How Private Enterprises in China Developed
The main challenges that faced the development of the private sector in China included the nature of the sector; whether it was socialist or capitalist, and whether the private sector should have voting rights in the Communist regime. Other challenges included the protection of private property and the issue of market entry for private enterprises. However, the reform policy adopted by China, coupled with the increasing adoption of the open-door policy has helped in the continued improvement of the private sector.
Essentially, the open door policy refers to the allowance of equitable trade opportunities to all enterprises and countries in the economic environment (Tersptra, Tersptra, Xueli and Egri 12). In China, the development of the open-door policy has greatly helped in the development of the private sector, with the granting of measures that support the private sector. The Chinese economy did not previously support the use of the open-door policy, since it meant that employees had access to the management in enterprises, and therefore, had an option to change or improve management techniques.
The development of the private enterprise in China has been marked by different policies by the Chinese government. The first factor that the government focused on in the private sector was the introduction of flexible interest rates, a factor that expanded the lending rate band for small and medium-sized enterprises. The second factor is the improvement of accounting and audit practices, which were previously targeted as the detriment in the development of the private sector. The government has also embarked on a mission to improve the capital markets, which will help in the quality of regulation of the sector, including improved factors like disclosure.

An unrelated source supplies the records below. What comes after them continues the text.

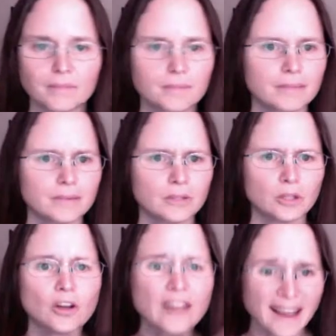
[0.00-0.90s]

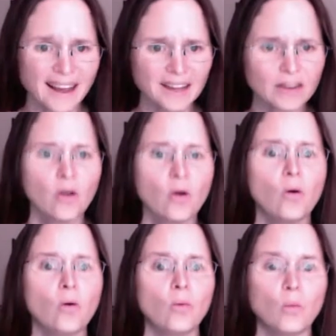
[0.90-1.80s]
look at
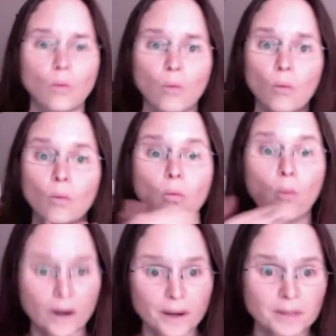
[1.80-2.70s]

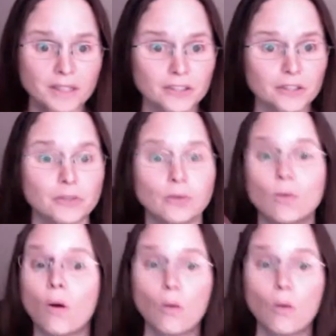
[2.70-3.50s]
what I'm going to do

The improvement of the private sector in China has also focused on the conversion of government enterprises to private-held enterprises, a factor that has also helped in the improvement of the private sector (Centennial Group Holdings 23). The commonest forms of business ownership in the Chinese economy revolve around sole proprietorships, partnerships, and limited liability companies. These three main forms of business ownerships are predominant because of the autonomy that they accord to the owners of the business. The conversion of state-owned corporations to private enterprises is usually faced with suspicion and skepticism because of the apparent lack of necessary management ability, however, the Chinese economy has focused on these forms of ownership (Centennial Group Holdings 25). This is mainly because the ownership structures enable managers to make independent decisions concerning personnel and the allocation of resources in firms. The use of these ownership structures also help in the improvement of labor mobility in the context of private-owned enterprises. As already stated, the development of the private sector in China has been marked by a number of factors that have seen the continued improvement in the sector. The change from government to private-owned enterprises has been rising in the past 30 years, and it is forecasted that the change is a continuous factor.
Centennial Group Holdings. The Development of Private Enterprise in the People’s Republic of China, 2002. Asian Development Bank.
Tong-Terpstra, Jane, and Robert Terpstra, and Wang, Xueli, and Carolyne Egri. Today’s State-Owned Enterprises of China: Are They Dying Dinosaurs or Dynamic Dynamos?, 2007. Beijing.
Zheng, Hongliang, and Yang Yang. Chinese Private Sector Development in the Past 30 Years: Retrospect and Prospect. Nottingham, The University of Nottingham.